Understanding Joint Tenants in Common (JTIC)
A surviving tenant of joint tenants in a common account does not necessarily acquire the rights (and account assets) of the deceased person. Each tenant in the account can stipulate in a written will how their assets will be distributed upon their death. The member ownership in the account is generally determined on a pro-rata basis. That means if there are two tenants in the account, each will have a 50% claim on the account's value.
Joint tenants in common could control unequal interest in the property. They would still be entitled to mutually share in the property and not have the right to deny each other access to it. Joint tenants in a common arrangement could be established through a will left by the prior owner of a property. The will could stipulate percentage ownership for each named party.
Tenant of JTIC properties can sell their individual stakes, and even if the is sold property it’s treated as a whole unit and not subdivided.
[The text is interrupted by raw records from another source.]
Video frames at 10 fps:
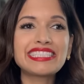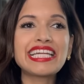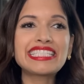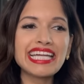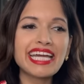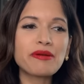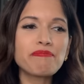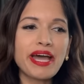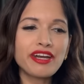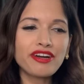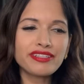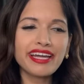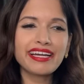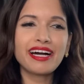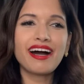it's like men are
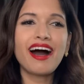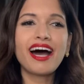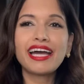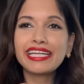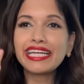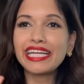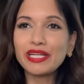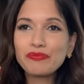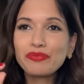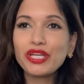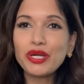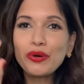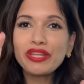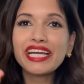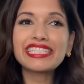like honey, you know,
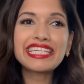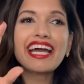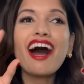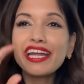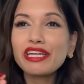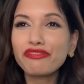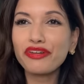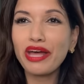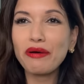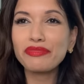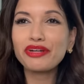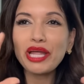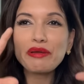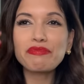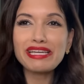like it's like honey for them. They're
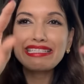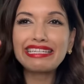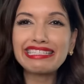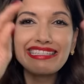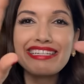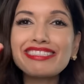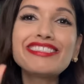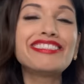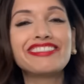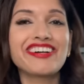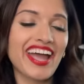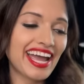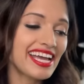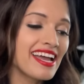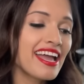like bees and it's like, ooh,
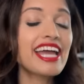okay.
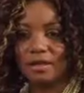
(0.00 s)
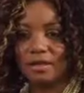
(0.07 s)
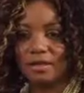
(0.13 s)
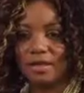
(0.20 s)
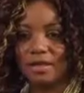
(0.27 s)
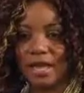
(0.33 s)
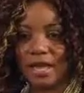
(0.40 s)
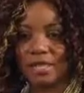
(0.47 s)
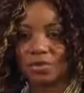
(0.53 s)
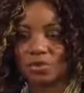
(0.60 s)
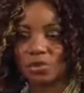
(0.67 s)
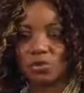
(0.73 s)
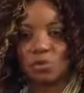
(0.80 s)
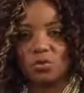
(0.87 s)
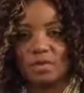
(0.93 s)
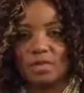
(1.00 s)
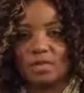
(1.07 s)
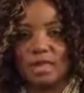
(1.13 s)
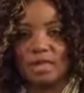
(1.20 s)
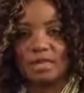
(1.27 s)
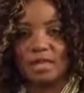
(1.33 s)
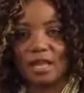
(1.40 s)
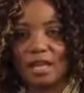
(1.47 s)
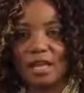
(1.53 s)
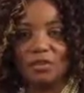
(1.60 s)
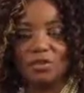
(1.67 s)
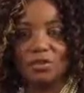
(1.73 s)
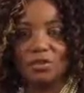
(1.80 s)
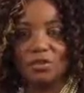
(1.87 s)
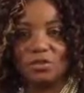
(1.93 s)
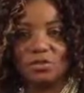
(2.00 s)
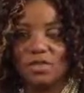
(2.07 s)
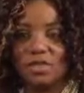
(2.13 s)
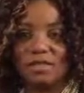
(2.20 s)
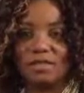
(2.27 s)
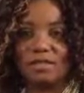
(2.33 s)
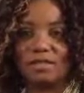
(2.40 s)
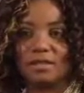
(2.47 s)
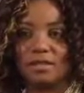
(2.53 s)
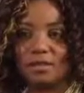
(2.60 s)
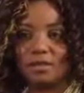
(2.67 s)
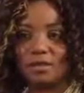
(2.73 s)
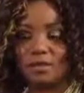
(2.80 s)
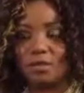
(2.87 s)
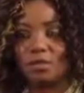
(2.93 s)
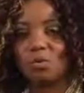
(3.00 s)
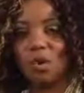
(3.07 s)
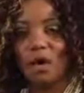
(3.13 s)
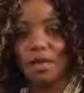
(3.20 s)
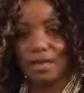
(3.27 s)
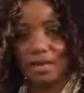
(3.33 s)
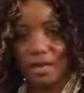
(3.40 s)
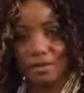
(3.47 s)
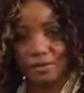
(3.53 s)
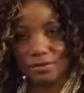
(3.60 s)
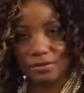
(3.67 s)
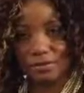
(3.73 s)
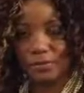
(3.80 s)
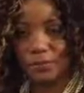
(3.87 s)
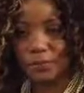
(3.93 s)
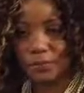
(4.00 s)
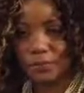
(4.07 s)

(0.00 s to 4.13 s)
that truly has ever graced the White House.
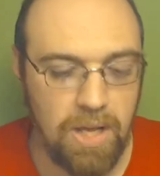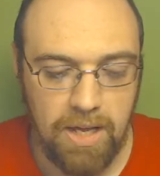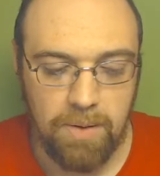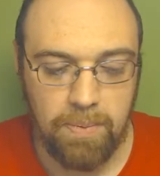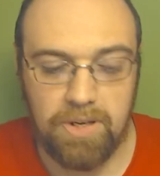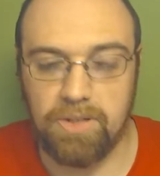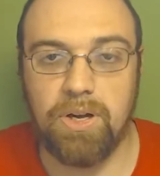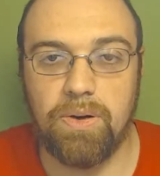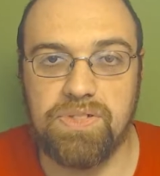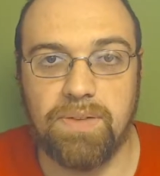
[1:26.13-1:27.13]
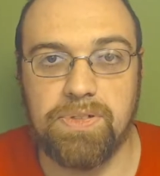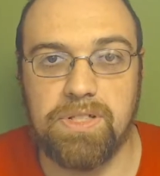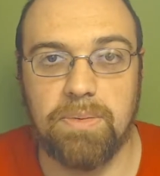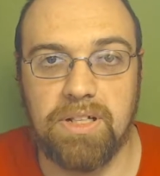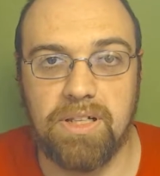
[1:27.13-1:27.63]
We don't know if stuff is going to be
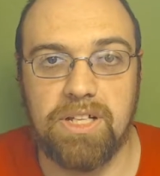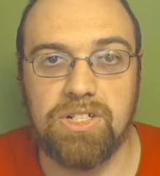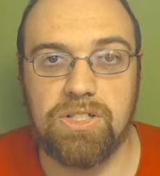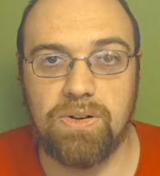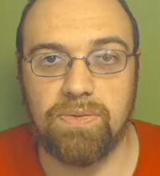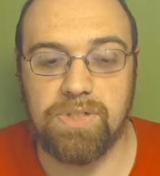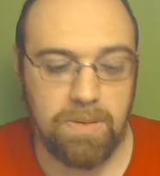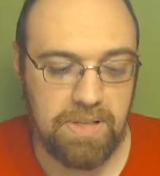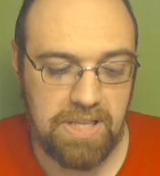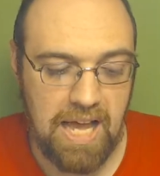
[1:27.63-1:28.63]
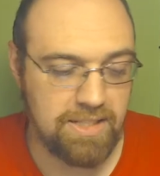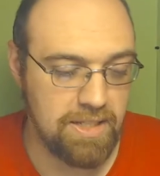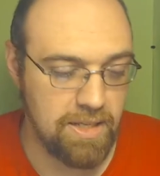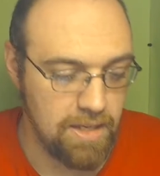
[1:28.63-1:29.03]
delicious or if it's going to be nasty.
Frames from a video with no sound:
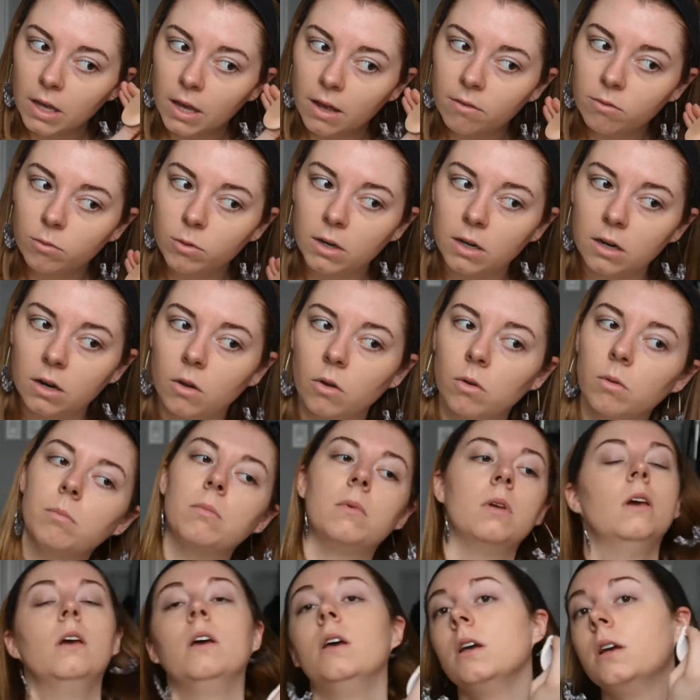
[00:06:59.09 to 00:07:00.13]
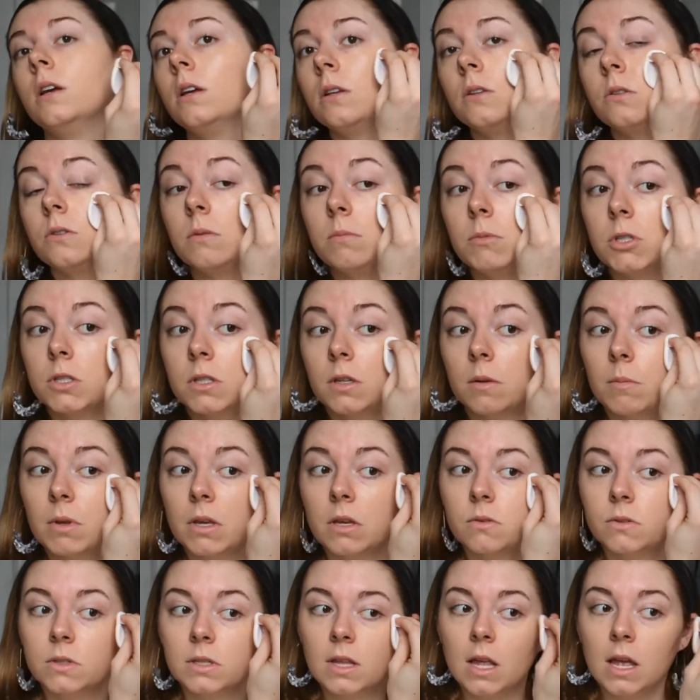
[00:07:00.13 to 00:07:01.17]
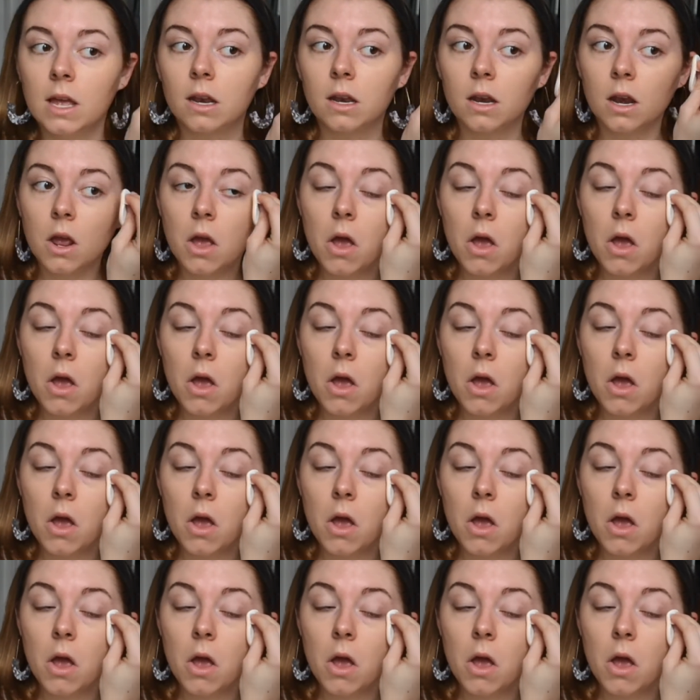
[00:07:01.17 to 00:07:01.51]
have one at home. So I'm just going to use that.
An agreement to be joint tenants in common could also be formed when more than one party puts their funding into an acquisition of property. The percentage of the assets each party committed would typically be the basis for their ownership and share. For example, if one party committed 85% of the funds needed to acquire a property, they would hold an 85% claim to it.
The property in question is usually treated as a whole unit rather than subdivided among the joint tenants. In other words, each tenant would have the right to use the entire property and not just a portion based on the size of their claim.
Depending on the local laws and type of account, each tenant may have the right at their discretion to tap into resources associated with the joint property or account. This can include withdrawals or even the sale of their interest in the property.
Some states require signatures from all parties that can claim a portion of ownership in order for transactions to be conducted involving joint tenants in common accounts or property. That would compel all parties to agree in order to complete a sale of the whole property. Each tenant could choose to sell their individual stake. Even if a tenant sold their portion of interest in the property, it would still be treated as a whole unit and not subdivided.